[Dovecot] login processes from attacks staying for hours
I'm in the process of rolling out new setups with dovecot on CentOS 5.2 and I notice that dovecot doesn't handle the brute-force attacks too nice. I reduced the limit a bit to some reasonable looking value: login_max_processes_count = 32 to stop them earlier and the number of processes stops at that figure when an attack happens. However, it stays at this count for hours although the attack is already over since long. For instance, my monitoring alerts me at the moment when the process count for pop3-login goes over 20 processes. This happened on three machines at 2 am with a brute-force attack from the same source that didn't last longer than a minute or so. However, the process count dropped only at 7am under 20 on two machines and on the third machine it was still over 20 when I was in the office at 9 am and finally killed them. As these machines are all not in production yet, there weren't any other logins and the single brute-force ended within one minute according to the logs (obviously when pop3-logins hit the limit). Shouldn't these processes go down to login_processes_count (3) within a few minutes? An strace shows that they are mostly doing gettimeofday lookups (=sleeping). This is the default dovecot (1.07) coming with CentOS 5.2. I've been running only one other instance of dovecot in production (0.99.11) on CentOS 4.6 so far and I don't know which behavior that displayed in the past as I just recognize that I accidentally ommitted it from monitoring. :-(
I had this mailing list searched for "brute-force" to see how others handle this and what dovecot provides to stop these attacks. I have found not many threads about this. There is one with a bit more information: "Delay on failed pw attempts" from January 1. Unfortunately, this functionality is only in a later version of dovecot and it's not clear if it was implemented or not or if it would be helpful. Was it implemented?

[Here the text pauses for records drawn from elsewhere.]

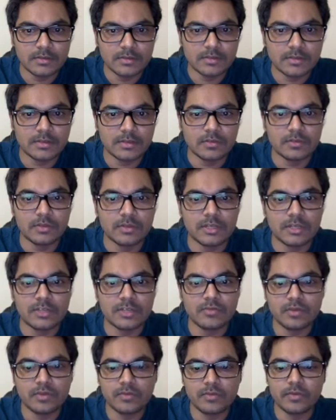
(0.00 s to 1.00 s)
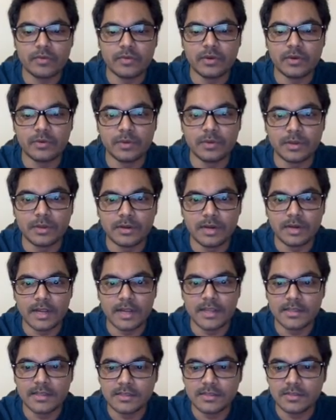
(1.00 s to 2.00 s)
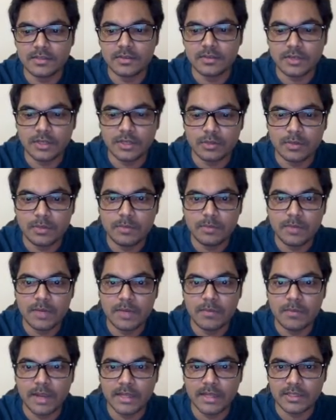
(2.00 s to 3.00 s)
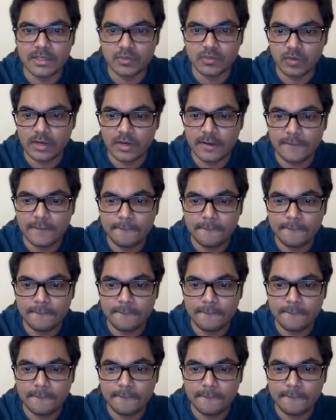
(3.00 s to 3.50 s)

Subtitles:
So that is what we will do here. High is going to be mid -1.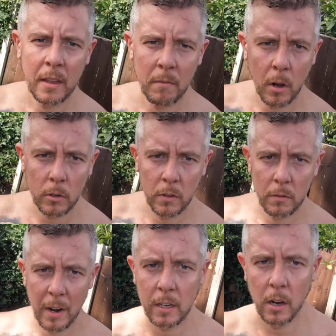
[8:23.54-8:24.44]
Them rocks, for
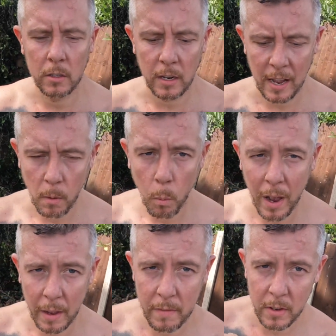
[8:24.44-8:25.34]
the record, are
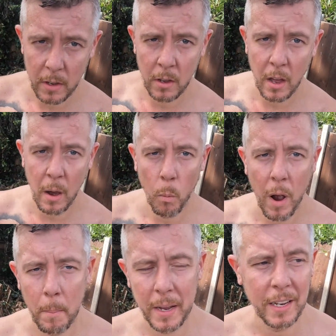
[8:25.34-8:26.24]
well heavier and
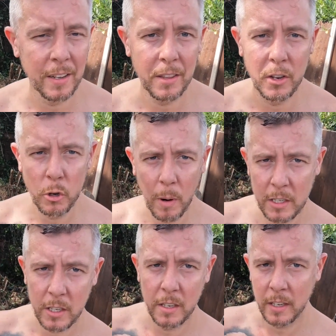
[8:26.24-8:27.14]
well bigger than you
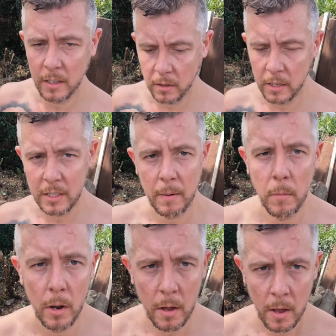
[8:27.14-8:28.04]
actually think on this
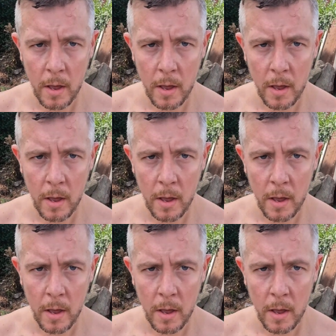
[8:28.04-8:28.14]
camera.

This thread also mentions fail2ban which may be one way to go, although I don't like this log parsing approach too much. Does anyone use iptables for rate-limiting per IP on the pop/imap ports to prevent brute-force attacks?
Kai
-- Kai Schätzl, Berlin, Germany Get your web at Conactive Internet Services: http://www.conactive.com
On 7/23/2008, Kai Schaetzl (maillists@conactive.com) wrote:
I had this mailing list searched for "brute-force" to see how others handle this and what dovecot provides to stop these attacks.
The best answer is to use a tool made for this kind of job, like fail2ban.

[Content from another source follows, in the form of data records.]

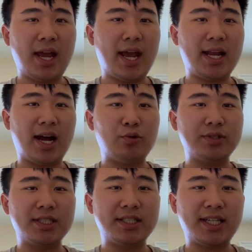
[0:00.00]
and I was
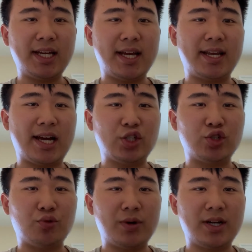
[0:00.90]
the state and
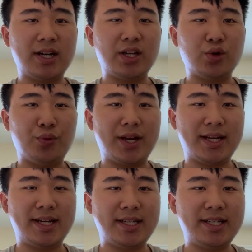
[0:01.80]
national winner in
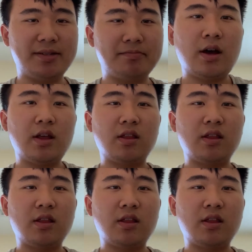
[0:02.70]
2019.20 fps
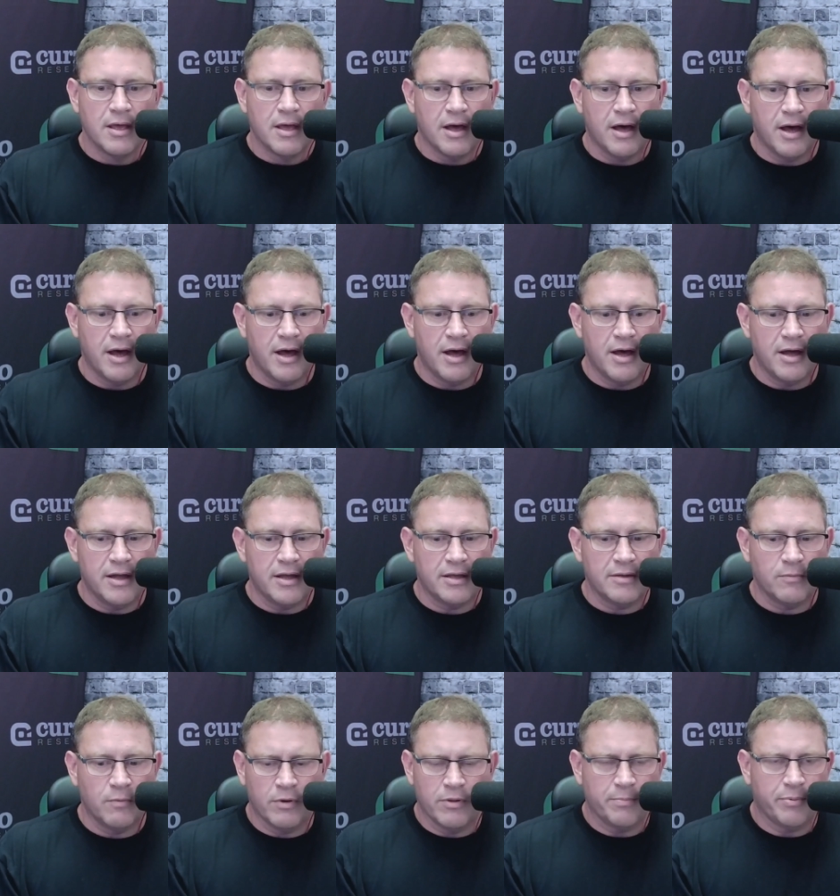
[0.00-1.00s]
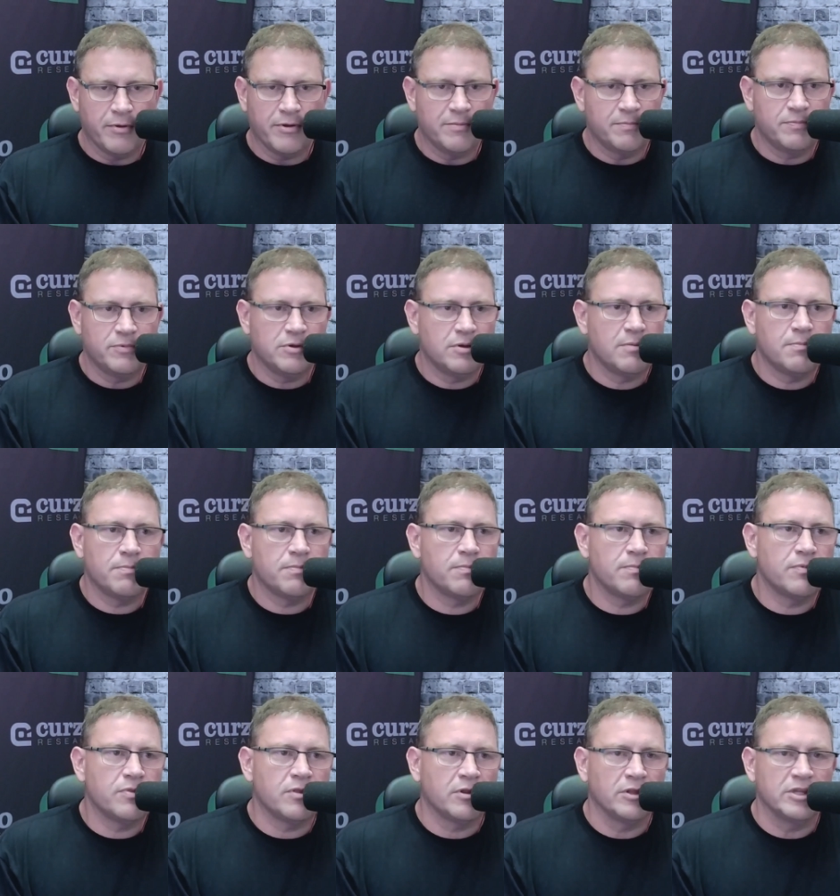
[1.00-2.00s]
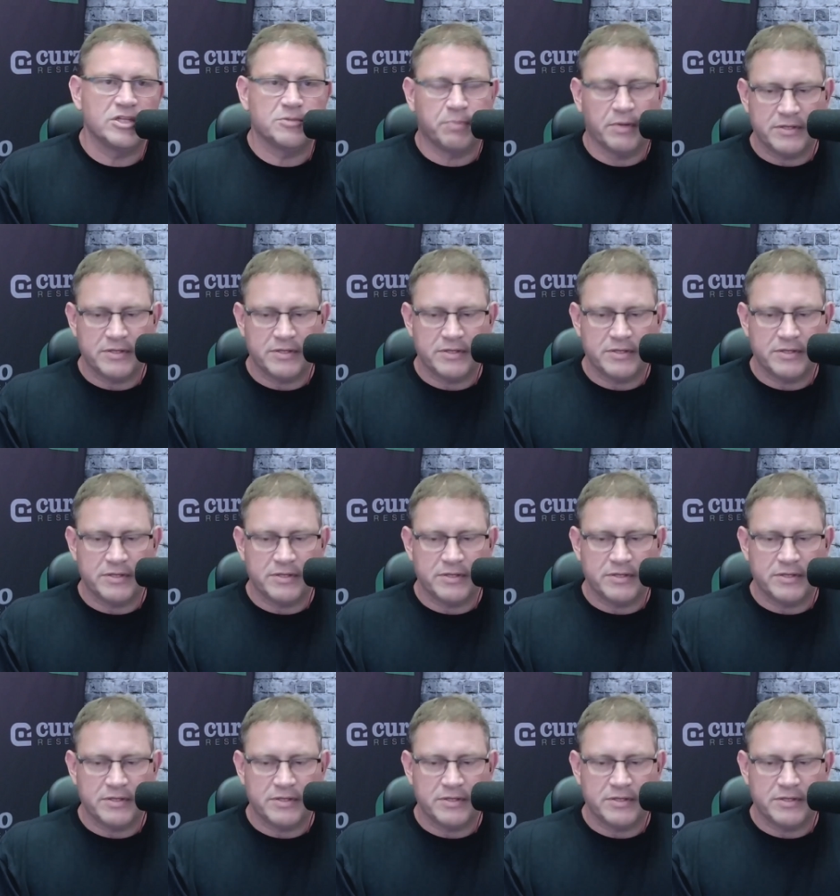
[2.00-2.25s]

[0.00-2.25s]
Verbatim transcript: uh, one of the probably the least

But as to why the processes remain for so long, I don't know...
--
Best regards,
Charles
Charles Marcus wrote on Wed, 23 Jul 2008 10:30:30 -0400:
The best answer is to use a tool made for this kind of job, like fail2ban.
I found a few fail2ban definitions on the web, but all seem to be either very outdated or plain wrong for RHEL/CentOS. I've come so far as to this with the regex for dovecot on CentOS 5 (scanning /var/log/secure). Do you think that's correct?
failregex = dovecot-auth: pam_unix(dovecot:auth): authentication failure; .* rhost=<HOST>$
log line to be matched: Jul 23 16:42:26 chacha dovecot-auth: pam_unix(dovecot:auth): authentication failure; logname= uid=0 euid=0 tty=dovecot ruser= rhost=::ffff:127.0.0.1
Kai
-- Kai Schätzl, Berlin, Germany Get your web at Conactive Internet Services: http://www.conactive.com
Kai Schaetzl wrote:
Charles Marcus wrote on Wed, 23 Jul 2008 10:30:30 -0400:
The best answer is to use a tool made for this kind of job, like fail2ban.
I found a few fail2ban definitions on the web, but all seem to be either very outdated or plain wrong for RHEL/CentOS. I've come so far as to this with the regex for dovecot on CentOS 5 (scanning /var/log/secure). Do you think that's correct?
failregex = dovecot-auth: pam_unix(dovecot:auth): authentication failure; .* rhost=<HOST>$
log line to be matched: Jul 23 16:42:26 chacha dovecot-auth: pam_unix(dovecot:auth): authentication failure; logname= uid=0 euid=0 tty=dovecot ruser= rhost=::ffff:127.0.0.1
Kai, you can test your regex using "fail2ban-regex". For example:
fail2ban-regex /var/log/secure "dovecot-auth: pam_unix(dovecot:auth): authentication failure; .* rhost=<HOST>$"
However, that does not detect the log-line above. Try something simpler like:
fail2ban-regex /var/log/secure "dovecot-auth.*pam_unix.*authentication failure.*rhost=<HOST>$"
Bill
Bill Landry wrote on Wed, 23 Jul 2008 13:18:44 -0700:
Kai, you can test your regex using "fail2ban-regex".
Thanks for the answer. Yeah, I found that in the meantime. Great little helper. For some reason I cannot get any rule that ends in $ to work, so I've now come up with
failregex = dovecot-auth: pam_unix\(dovecot:auth\): authentication failure;
- rhost=<HOST>
for dovecot on CentOS 5.
Kai
-- Kai Schätzl, Berlin, Germany Get your web at Conactive Internet Services: http://www.conactive.com
Hi,
We you run 'netstat -tan' (or equivalent), what state are the packets in? If it is just a bunch of processes with no active connections then it should not be a big deal.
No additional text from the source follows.